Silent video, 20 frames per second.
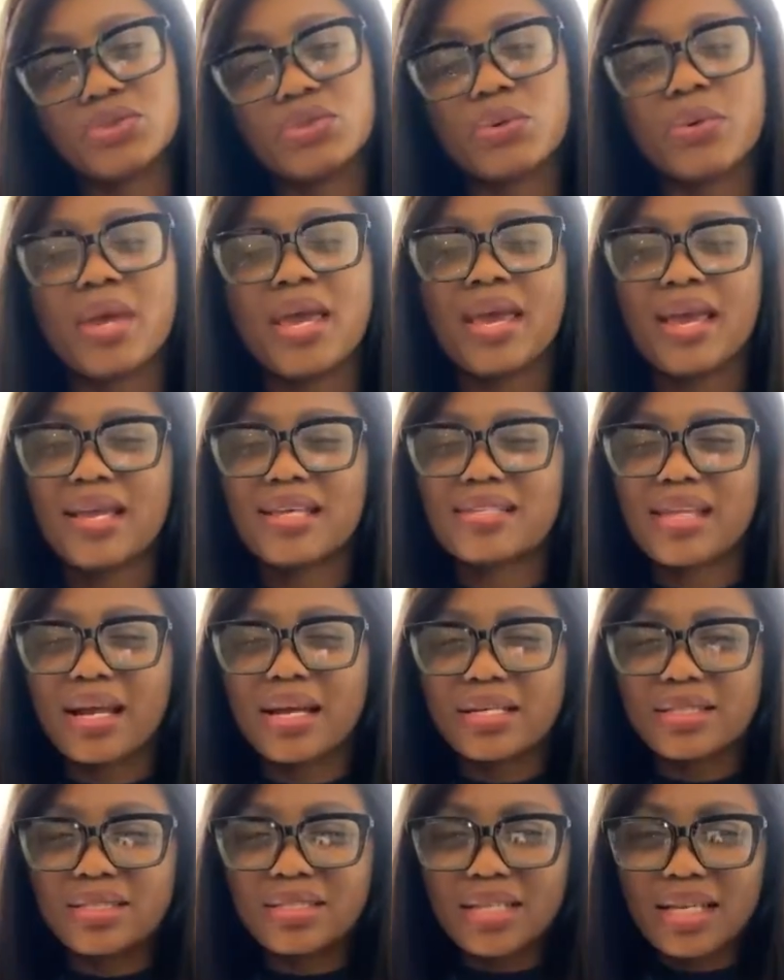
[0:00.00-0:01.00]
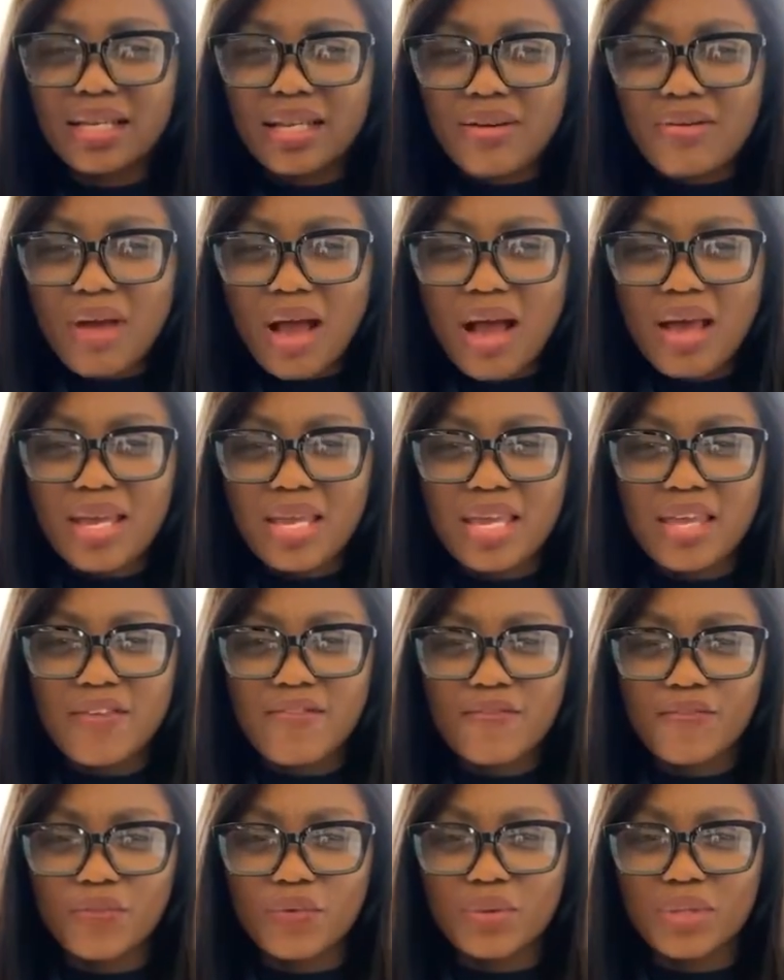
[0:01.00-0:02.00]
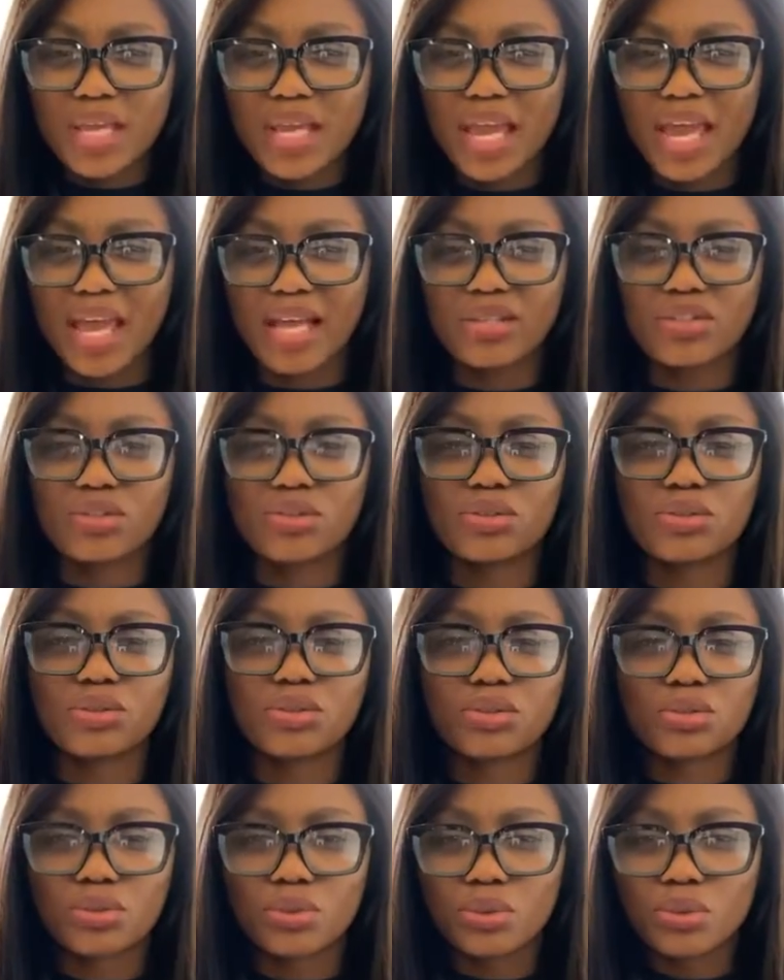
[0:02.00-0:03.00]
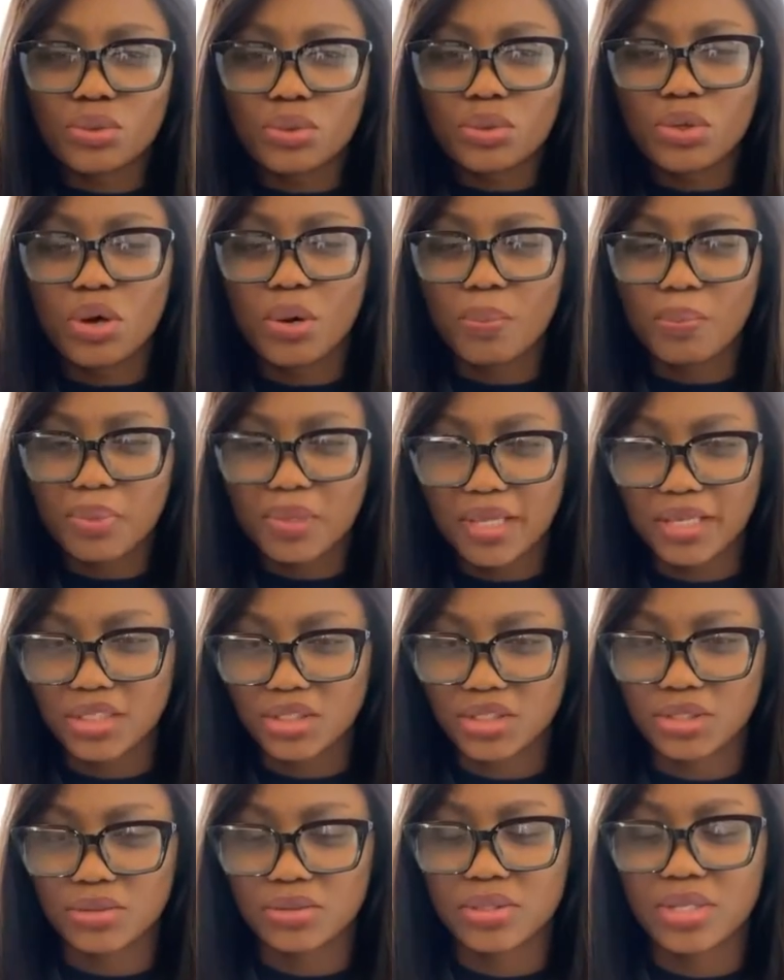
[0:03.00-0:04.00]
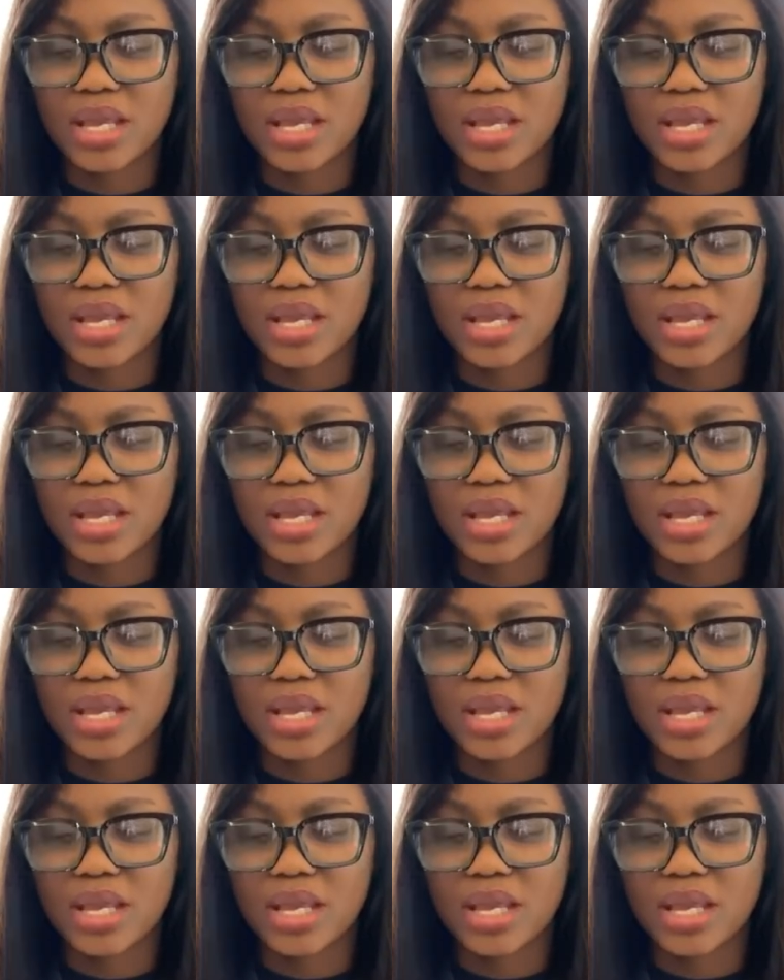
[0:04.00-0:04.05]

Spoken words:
No, it's like a general even head to toe complexion.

☆ ☆ ☆

◆ **WORK ITEM**:
Could you restate exactly the lines from the line containing "[0:02.00-0:03.00]" through the end of the listing, both ends included and nothing else, leaving the images out?

◆ **TASK RESPONSE**:
[0:02.00-0:03.00]
[0:03.00-0:04.00]
[0:04.00-0:04.05]

Spoken words:
No, it's like a general even head to toe complexion.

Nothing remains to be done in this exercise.